Il y a un aspect sectoriel en fonction de ce rythme d’adaptation à l’inflation et aussi un aspect bilanciel. 

Quelles sont les projections de la BCE pour 2023 ?

Selon les économistes qui sont interrogés régulièrement par Bloomberg, le niveau de taux de dépôt qu’on attend d’ici le mois de juin est 3,25%. Ceci par le biais de 2 hausses d’un demi point lors des réunions de février et mars, suivie de 25 points de base en mai et juin. Les hausses continuent, mais le rythme se ralentit.

A partir de T3, la banque pourrait commencer un premier mouvement de baisse. Les marchés sont confiants dans cette approche et dans la possibilité qu’en suivant le rythme de la Fed, les taux pourraient même baisser à partir de la fin de l’année.

On peut se demander si on va trop vite. La réalité, c’est qu’il y a une telle angoisse de l’inflation – rationnelle ou irrationnelle -, que certains ont pu avoir l’impression que les prix n’allaient jamais s’arrêter de monter, alors que là on est quasiment certains que ça va refluer. 

Le vrai débat, ce n’est pas seulement de savoir si la hausse va disparaître, mais à combien on va rester et quel va être l’accord inflation. Si on se positionne sur des taux supérieurs à 3%, on pourrait être assez confortables vis-à-vis de ce niveau-là. D’un point de vue marché, ça peut être le moment de s’engager. 

Où en sont les investissements ESG en 2023 ?

Lorsque les taux étaient négatifs, le choix d’un investissement ESG a souvent été une motivation supplémentaire pour essayer de regarder différents types d’investissements et considérer des investissements plutôt moyen terme.  

Les stratégies ESG ont beaucoup été critiquées par rapport à la réalité de leur investissement et en rapport avec l’aspect greenwashing. Ce qui est établi et accepté par le marché, c’est que si l’on prend en compte les critères de sustainability, la plus-value créée à moyen terme va exister. Les gouvernements européens ont dû faire face à l’urgence d’un point de vue approvisionnement énergétique, donc c’est aussi ce qui a motivé les performances extraordinaires des groupes énergétiques sur les énergies fossiles. Maintenant, je pense que la tendance de fond de réinvestissement dans la transition est toujours là. 
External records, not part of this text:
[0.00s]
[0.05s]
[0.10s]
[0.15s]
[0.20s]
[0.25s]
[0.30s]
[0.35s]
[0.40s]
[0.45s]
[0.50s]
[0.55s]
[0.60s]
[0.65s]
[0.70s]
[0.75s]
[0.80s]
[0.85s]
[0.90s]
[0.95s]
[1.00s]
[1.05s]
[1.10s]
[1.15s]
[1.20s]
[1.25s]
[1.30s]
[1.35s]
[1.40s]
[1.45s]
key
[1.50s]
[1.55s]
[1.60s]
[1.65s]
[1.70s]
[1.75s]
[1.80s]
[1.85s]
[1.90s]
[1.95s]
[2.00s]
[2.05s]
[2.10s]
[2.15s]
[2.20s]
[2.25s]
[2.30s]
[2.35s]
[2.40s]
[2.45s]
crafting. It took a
Il était compliqué pour les valeurs de croissance de type ESG de faire face à l’évolution difficile des marchés financiers avec moins d’accès au financement et des taux obligataires plus élevés. Mais certains analystes de grandes banques pensent que le timing pourrait être de leur côté.  

Donc pourquoi pas re-profiter de cette situation pour réinvestir sur ce type de titre, et peut-être une visibilité, une transparence mieux établie et des actifs qui vont profiter des projections actuelles.
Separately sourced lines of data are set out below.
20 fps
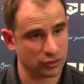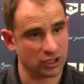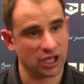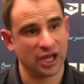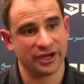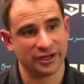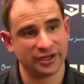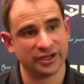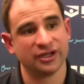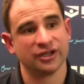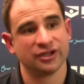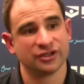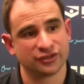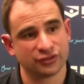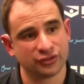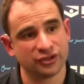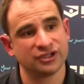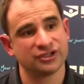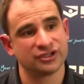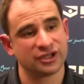related
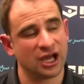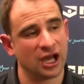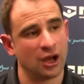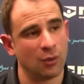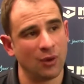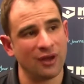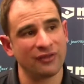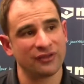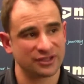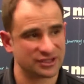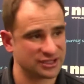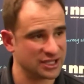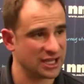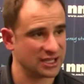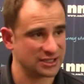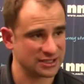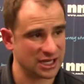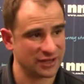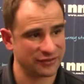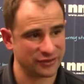industries. One that
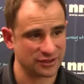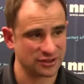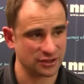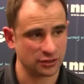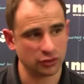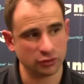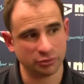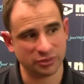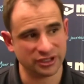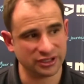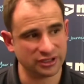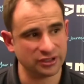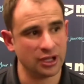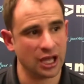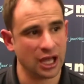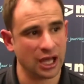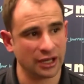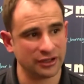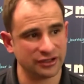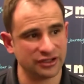stands out that's a little bit
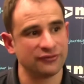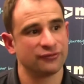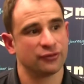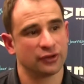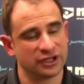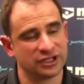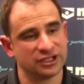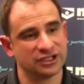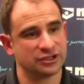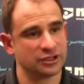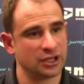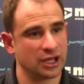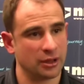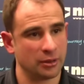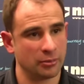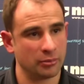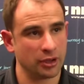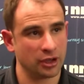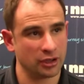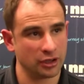different is
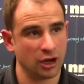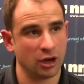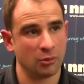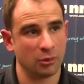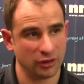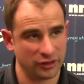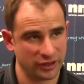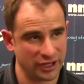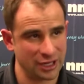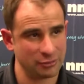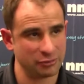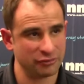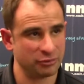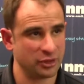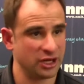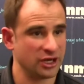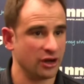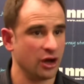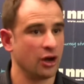a guy by the name of Ben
Au-delà des taux, y’a-t-il d’autres critères à prendre en compte aujourd’hui ?

Maintenant que les critères essentiels pour la gestion d’un placement de trésorerie vont pouvoir être respectés, à savoir la connaissance des risques, la liquidité, la protection du capital et un horizon qui reste quand même court terme puisqu’on veut qu’elle soit disponible à terme pour l’investissement opérationnel, on va pouvoir utiliser le placement comme un nouvel outil.

On va évidemment chercher le taux qui est le plus intéressant mais on va aussi essayer d’ajouter de la plus-value à nos placements et d’en faire un véritable outil stratégique d’un point de vue de la direction financière.

Certains décident par exemple d’utiliser les placements pour couvrir leur passif, donc se positionnent plutôt à taux variable pour faire face à une échéance de dettes futures. 

D’autres, qui étaient vraiment soucieux de l’inflation, vont avoir un placement qui peut aussi bénéficier d’une hausse de l’inflation et l’utiliser comme une sorte de hedge naturel. 

Ça peut aussi donner un accès direct au dynamisme des marchés ou dans la préparation d’une acquisition.  

Récemment, j’ai eu la demande d’un groupe industriel dans l’agroalimentaire qui voyait que les prix des énergies restaient élevés, donc il a choisi un placement qui en tirait profit. 

Tout ça est permis simplement par le fait que les niveaux de taux nous permettent aujourd’hui de construire des choses où vous aurez le capital garanti et la possibilité d’avoir une approche un peu plus stratégique.